Our whole lives and livelihoods are wrapped up in our data.

That data is especially vulnerable at border crossings and in unfamiliar environments.

There are plenty of security products available on the internet for the privacy-minded traveler – if you feel like going shopping, a quick search will turn those up for you.

And if you really want an excuse to travel with a laptop and phone that you’ll acquire solely for your trip and then dispose of when you leave, you certainly can, but most people won’t.

But here are some tips you can use without spending tons of money on extra security gear.

Getting there – keep it encrypted, and travel light

If you need to bring data with you, make sure it’s encrypted with full disk encryption, and that your computer is turned off – not merely on standby – so that there are no encryption keys left in memory.

Keep in mind that border officials in some countries can require you turn on and unlock your devices, and they may be allowed to make and keep copies of your data, as a condition of entry.

If you refuse you might be denied entry, or even detained. So think of encryption more as protection from data loss should your hard drive or machine be stolen or physically lost.

If this is unacceptable to you, travel light and leave your devices and their data at home.

It depends on what’s at risk for you and what your tolerance for risk is, but less you have with you, the less you have to lose.

When you’re there, mind what you connect to

Think before you charge a device using a USB port on someone else’s device, even if it looks like a plain old charger.

Consider carrying a cable or adapter of your own that you know has only its power wires connected – if the USB data wires are missing from the cable then it then can’t be used to sneak data onto or off your device.

Also, if you rent a car, avoid pairing your phone with its computer system, no matter how convenient that might be.

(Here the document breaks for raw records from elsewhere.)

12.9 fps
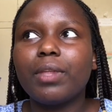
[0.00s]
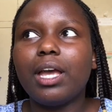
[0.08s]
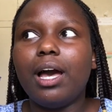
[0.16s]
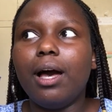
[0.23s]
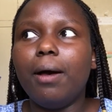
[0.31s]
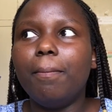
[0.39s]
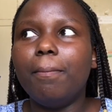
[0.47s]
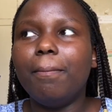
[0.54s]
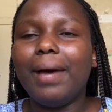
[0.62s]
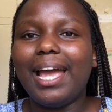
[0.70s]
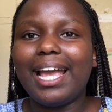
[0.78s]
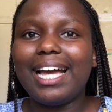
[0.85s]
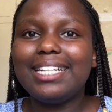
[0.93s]

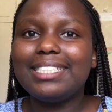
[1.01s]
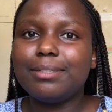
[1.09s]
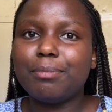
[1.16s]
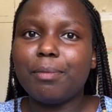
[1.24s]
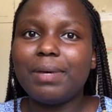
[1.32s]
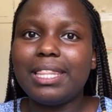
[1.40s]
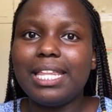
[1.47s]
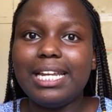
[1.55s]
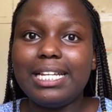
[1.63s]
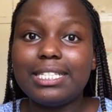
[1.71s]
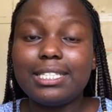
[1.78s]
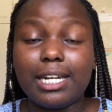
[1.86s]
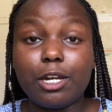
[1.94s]
I can't remember the
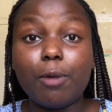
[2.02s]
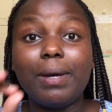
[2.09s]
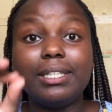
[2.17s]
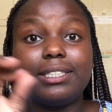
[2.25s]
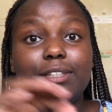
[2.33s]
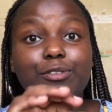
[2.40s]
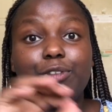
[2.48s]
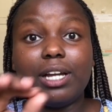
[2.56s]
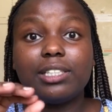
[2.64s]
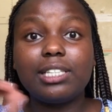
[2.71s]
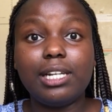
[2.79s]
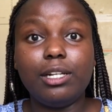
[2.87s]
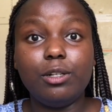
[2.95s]
links right now, but if you
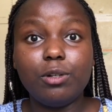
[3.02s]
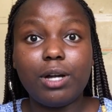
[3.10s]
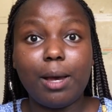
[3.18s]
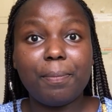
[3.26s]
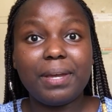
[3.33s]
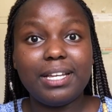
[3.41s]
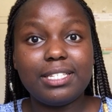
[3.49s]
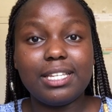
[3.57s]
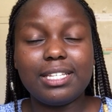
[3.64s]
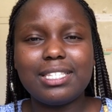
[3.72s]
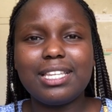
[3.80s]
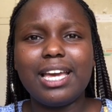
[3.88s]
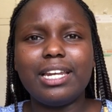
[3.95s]
actually look up
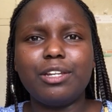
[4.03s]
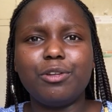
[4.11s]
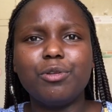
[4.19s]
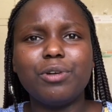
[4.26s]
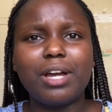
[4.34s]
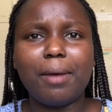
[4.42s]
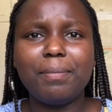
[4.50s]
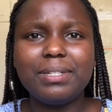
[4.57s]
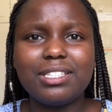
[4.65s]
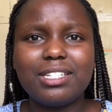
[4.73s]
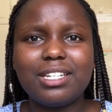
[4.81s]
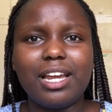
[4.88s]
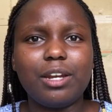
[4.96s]
KCSE and you know
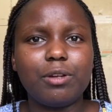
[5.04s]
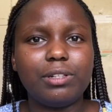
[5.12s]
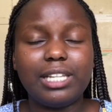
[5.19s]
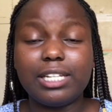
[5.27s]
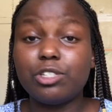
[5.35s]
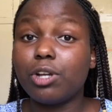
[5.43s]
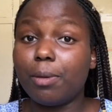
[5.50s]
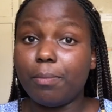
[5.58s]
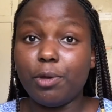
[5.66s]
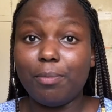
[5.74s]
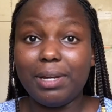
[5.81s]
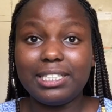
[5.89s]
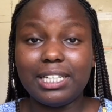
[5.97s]
chemistry and all that,
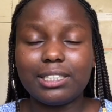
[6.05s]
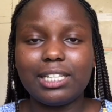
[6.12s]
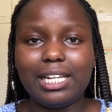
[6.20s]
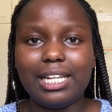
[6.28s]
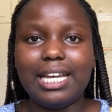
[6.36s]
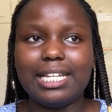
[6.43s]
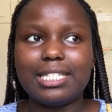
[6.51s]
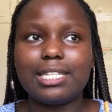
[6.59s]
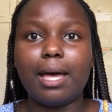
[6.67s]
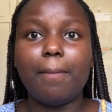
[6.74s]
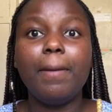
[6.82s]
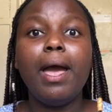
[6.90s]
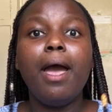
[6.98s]
you might actually get
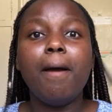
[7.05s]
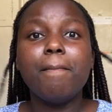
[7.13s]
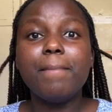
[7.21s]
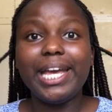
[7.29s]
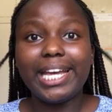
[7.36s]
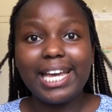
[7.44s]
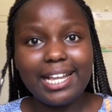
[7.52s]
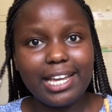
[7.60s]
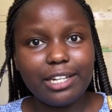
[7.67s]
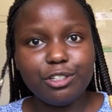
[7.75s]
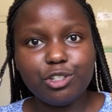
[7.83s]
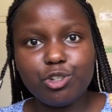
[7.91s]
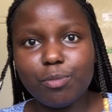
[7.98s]
some by
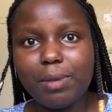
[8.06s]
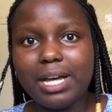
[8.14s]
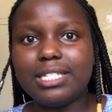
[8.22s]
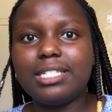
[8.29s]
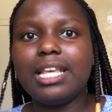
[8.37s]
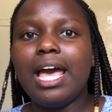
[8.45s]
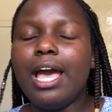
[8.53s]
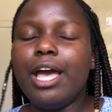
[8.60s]
Kenyan YouTubers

You may end up leaving behind more than you intended, including your device name, contact data and call details.

When it comes to accessing data remotely, stick to basic internet hygiene procedures.

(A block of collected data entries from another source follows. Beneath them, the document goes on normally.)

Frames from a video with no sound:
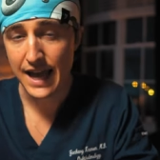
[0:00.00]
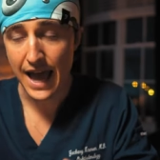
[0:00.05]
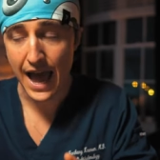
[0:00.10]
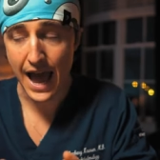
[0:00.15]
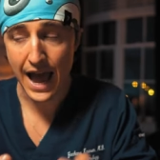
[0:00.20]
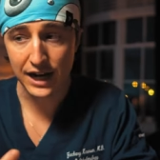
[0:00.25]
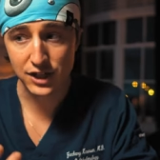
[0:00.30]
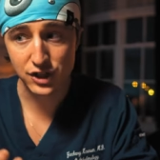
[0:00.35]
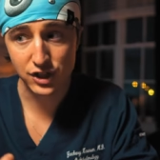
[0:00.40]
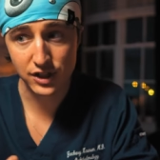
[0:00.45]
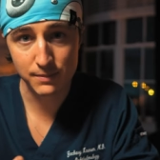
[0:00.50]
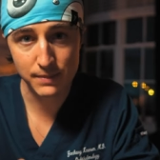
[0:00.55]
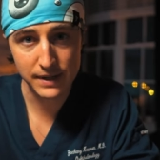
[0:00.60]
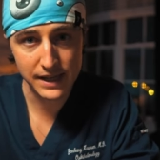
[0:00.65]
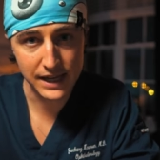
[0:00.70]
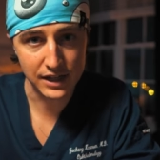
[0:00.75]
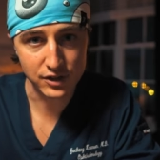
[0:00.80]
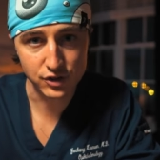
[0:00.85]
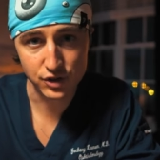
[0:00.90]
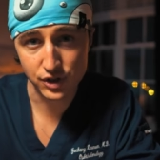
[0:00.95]
actually be
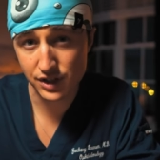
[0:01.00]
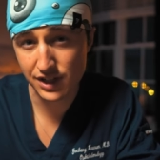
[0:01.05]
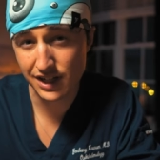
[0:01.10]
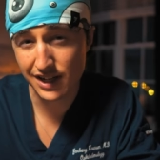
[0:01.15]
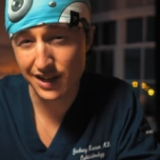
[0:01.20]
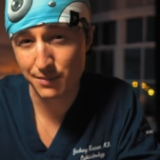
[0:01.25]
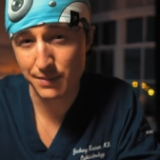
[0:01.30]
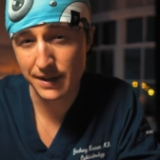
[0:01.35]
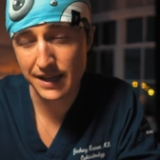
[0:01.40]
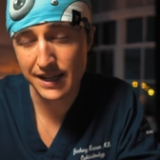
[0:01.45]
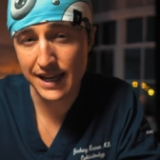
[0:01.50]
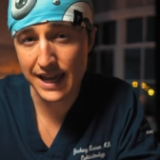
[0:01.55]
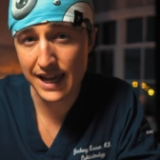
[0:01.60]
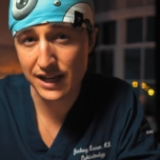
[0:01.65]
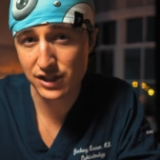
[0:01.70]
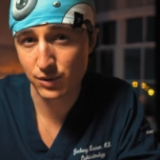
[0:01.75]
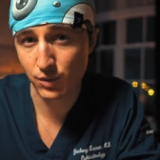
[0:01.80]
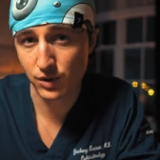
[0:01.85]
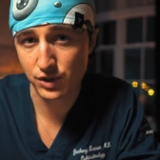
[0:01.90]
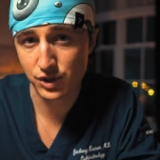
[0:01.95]
interested, be
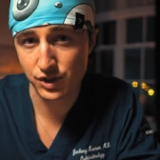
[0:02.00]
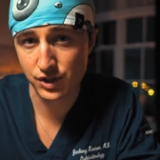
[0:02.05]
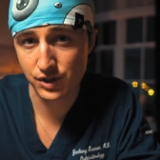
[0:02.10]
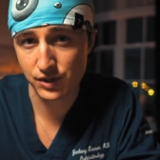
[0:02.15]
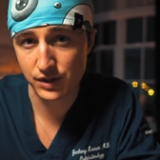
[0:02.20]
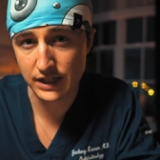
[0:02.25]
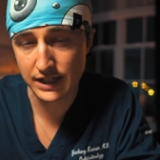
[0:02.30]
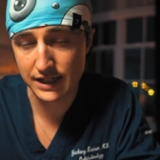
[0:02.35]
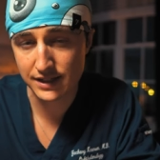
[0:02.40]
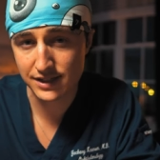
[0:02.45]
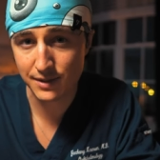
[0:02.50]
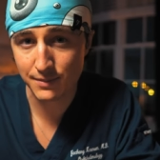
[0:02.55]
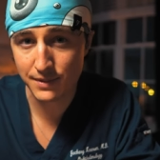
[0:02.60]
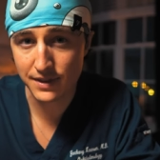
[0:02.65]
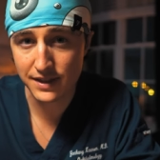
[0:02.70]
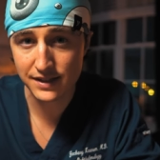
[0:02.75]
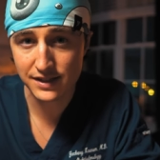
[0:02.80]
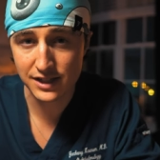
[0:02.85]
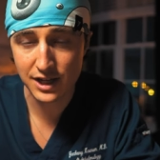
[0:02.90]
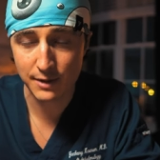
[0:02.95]
engaged in what you're doing. Now, some of
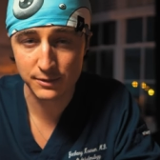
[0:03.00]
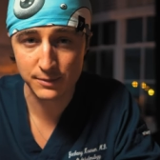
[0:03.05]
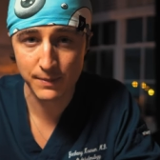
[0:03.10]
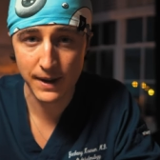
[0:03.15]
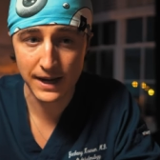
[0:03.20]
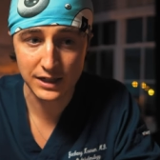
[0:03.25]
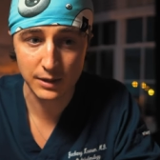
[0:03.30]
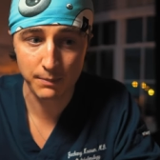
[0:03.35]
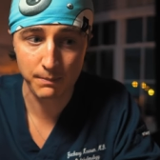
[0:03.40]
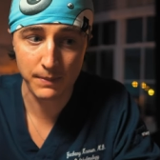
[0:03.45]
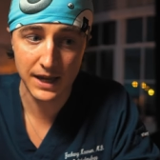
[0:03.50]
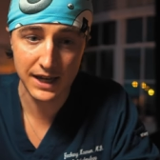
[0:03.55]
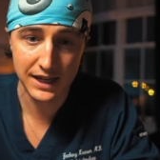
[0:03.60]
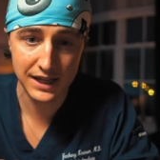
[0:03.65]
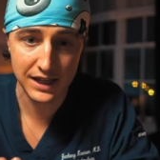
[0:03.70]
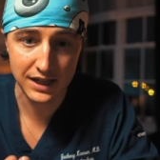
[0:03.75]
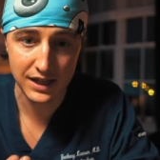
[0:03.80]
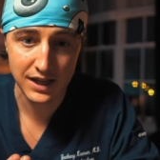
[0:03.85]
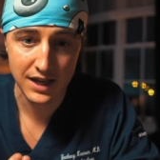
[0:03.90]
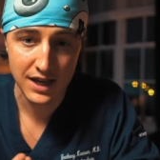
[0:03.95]
this comes back to
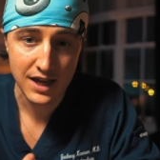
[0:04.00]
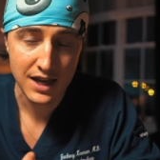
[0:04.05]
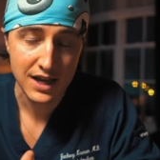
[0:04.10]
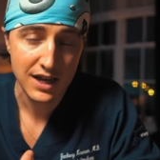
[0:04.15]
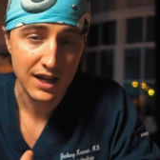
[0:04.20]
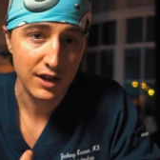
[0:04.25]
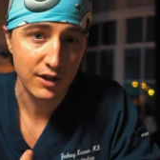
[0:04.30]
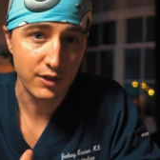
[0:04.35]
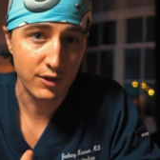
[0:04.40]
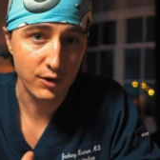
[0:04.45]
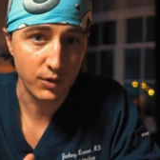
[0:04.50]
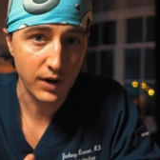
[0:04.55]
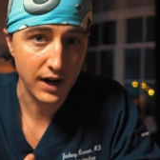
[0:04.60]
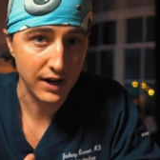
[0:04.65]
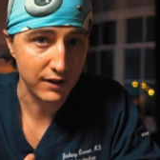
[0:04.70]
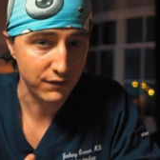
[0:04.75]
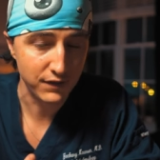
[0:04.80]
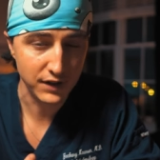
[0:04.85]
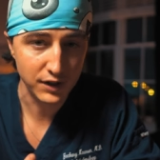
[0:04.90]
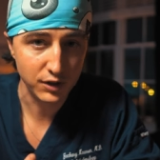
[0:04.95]
picking the
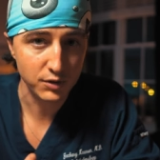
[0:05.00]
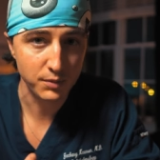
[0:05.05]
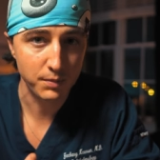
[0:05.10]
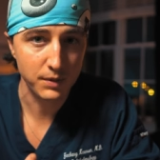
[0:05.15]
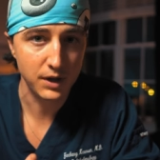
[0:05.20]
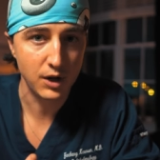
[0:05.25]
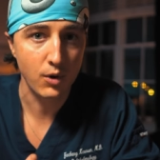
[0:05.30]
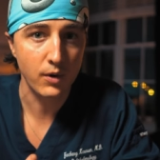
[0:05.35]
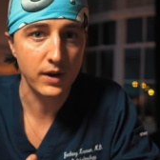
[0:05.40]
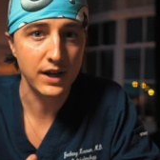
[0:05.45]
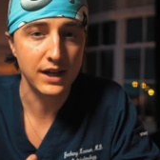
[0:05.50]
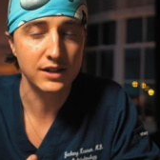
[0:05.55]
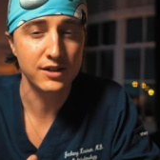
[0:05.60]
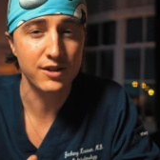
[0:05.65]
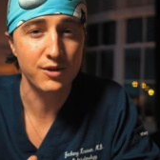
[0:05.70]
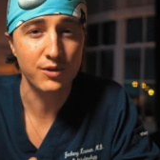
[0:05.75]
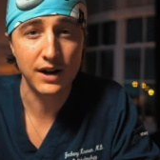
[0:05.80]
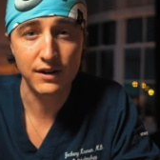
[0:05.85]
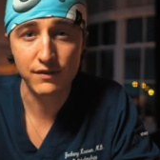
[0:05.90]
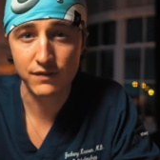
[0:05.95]
right field, going into
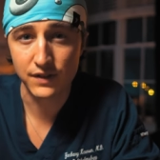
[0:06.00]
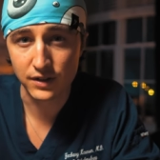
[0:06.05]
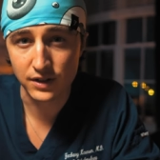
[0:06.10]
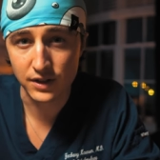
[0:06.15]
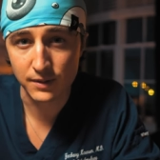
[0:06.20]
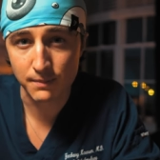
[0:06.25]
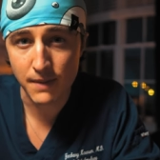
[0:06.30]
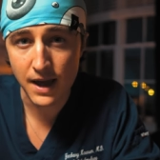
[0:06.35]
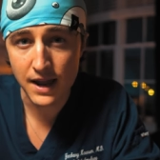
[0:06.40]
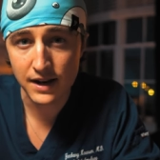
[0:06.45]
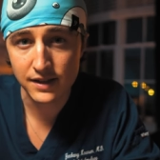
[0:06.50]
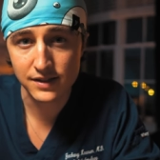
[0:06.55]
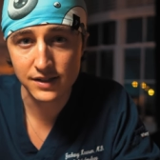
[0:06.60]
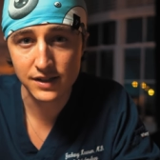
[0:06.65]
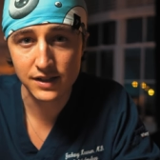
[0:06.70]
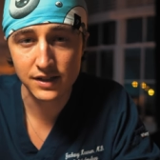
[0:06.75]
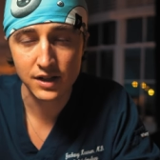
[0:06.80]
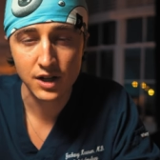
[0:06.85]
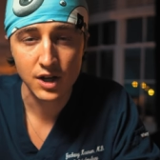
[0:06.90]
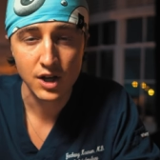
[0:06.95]
the right field in
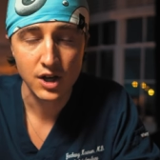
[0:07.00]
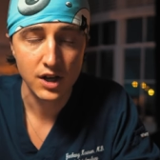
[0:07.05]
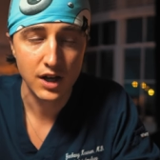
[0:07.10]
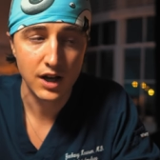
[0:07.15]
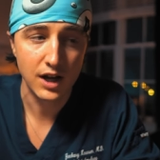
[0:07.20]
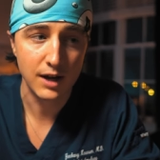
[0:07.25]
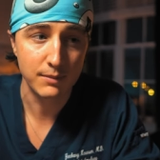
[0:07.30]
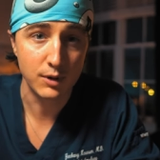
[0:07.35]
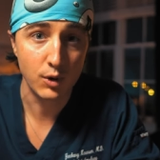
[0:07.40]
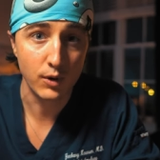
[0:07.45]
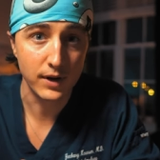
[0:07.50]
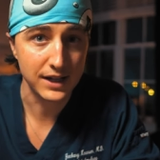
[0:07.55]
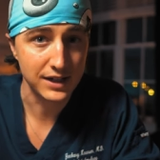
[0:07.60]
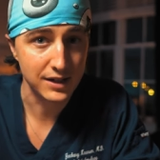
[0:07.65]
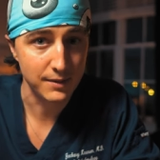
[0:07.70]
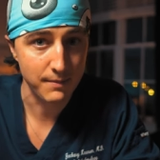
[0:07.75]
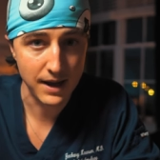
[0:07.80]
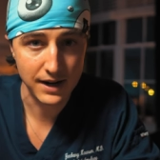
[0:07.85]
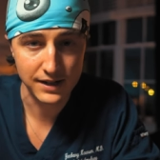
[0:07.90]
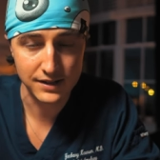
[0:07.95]
medicine, um, going
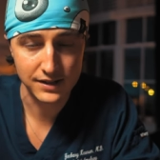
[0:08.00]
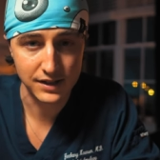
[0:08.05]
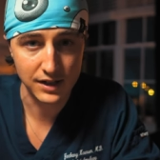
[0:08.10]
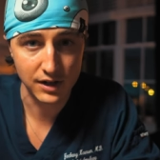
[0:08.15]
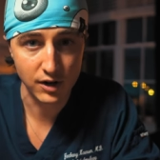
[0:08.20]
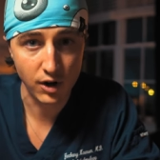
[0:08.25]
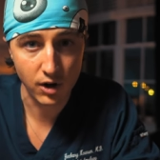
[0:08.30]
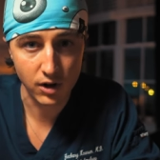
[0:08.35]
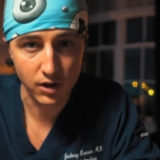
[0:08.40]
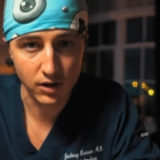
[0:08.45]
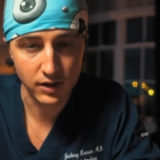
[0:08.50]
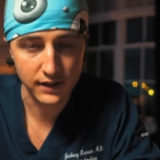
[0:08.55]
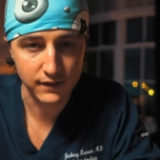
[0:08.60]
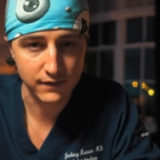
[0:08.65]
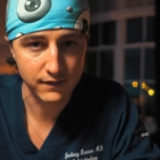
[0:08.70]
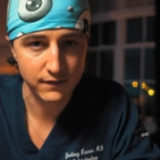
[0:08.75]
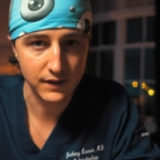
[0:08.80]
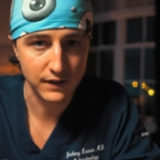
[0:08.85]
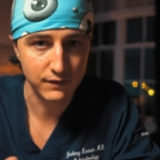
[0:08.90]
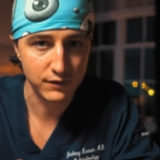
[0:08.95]
into medicine at all
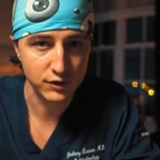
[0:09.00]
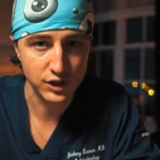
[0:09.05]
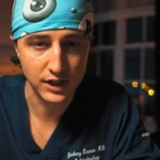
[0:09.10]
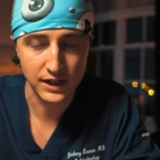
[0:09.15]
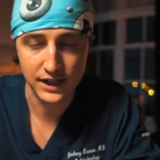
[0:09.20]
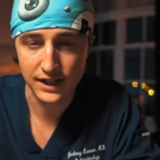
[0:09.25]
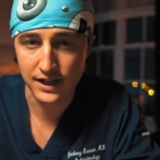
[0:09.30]
if, if you're trying to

Avoid accessing sensitive services via public access points, and consider using a VPN to encrypt all your network traffic (if local regulations allow) back to your home or company network to reduce the amount you leak out to eavesdroppers.

Final note

If you’re traveling abroad and not bringing any of your kit with you but plan on accessing your cloud-based services from a new computer, remember that your new device and new geolocation could trigger security alerts on your account.

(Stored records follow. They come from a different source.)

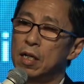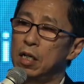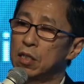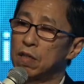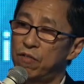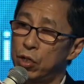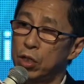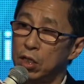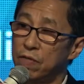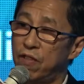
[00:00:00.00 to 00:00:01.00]
is a
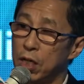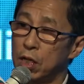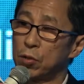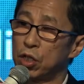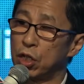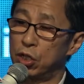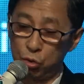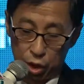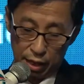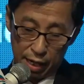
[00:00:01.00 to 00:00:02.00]
very developed
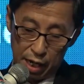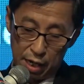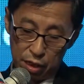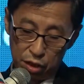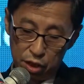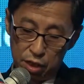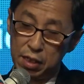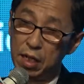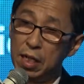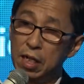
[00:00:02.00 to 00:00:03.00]
country, and
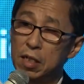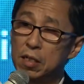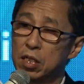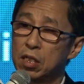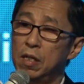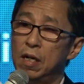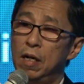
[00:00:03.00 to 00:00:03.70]
it's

At the very least, if you have 2FA (two-factor authentication) enabled on your account (and you should if you have the option!), make sure you have your token generator or phone with you so you can get access.

If you use SMS to receive your 2FA codes, you’ll want to be sure your phone plan allows you to receive SMS while abroad. (This is something you can resolve while abroad, but it’s a lot easier to take care of before you leave, speaking from personal experience.)

Similar advice applies if you use a password manager: make sure you have the tools to access it on the go, such as the token generator if it’s locked with 2FA.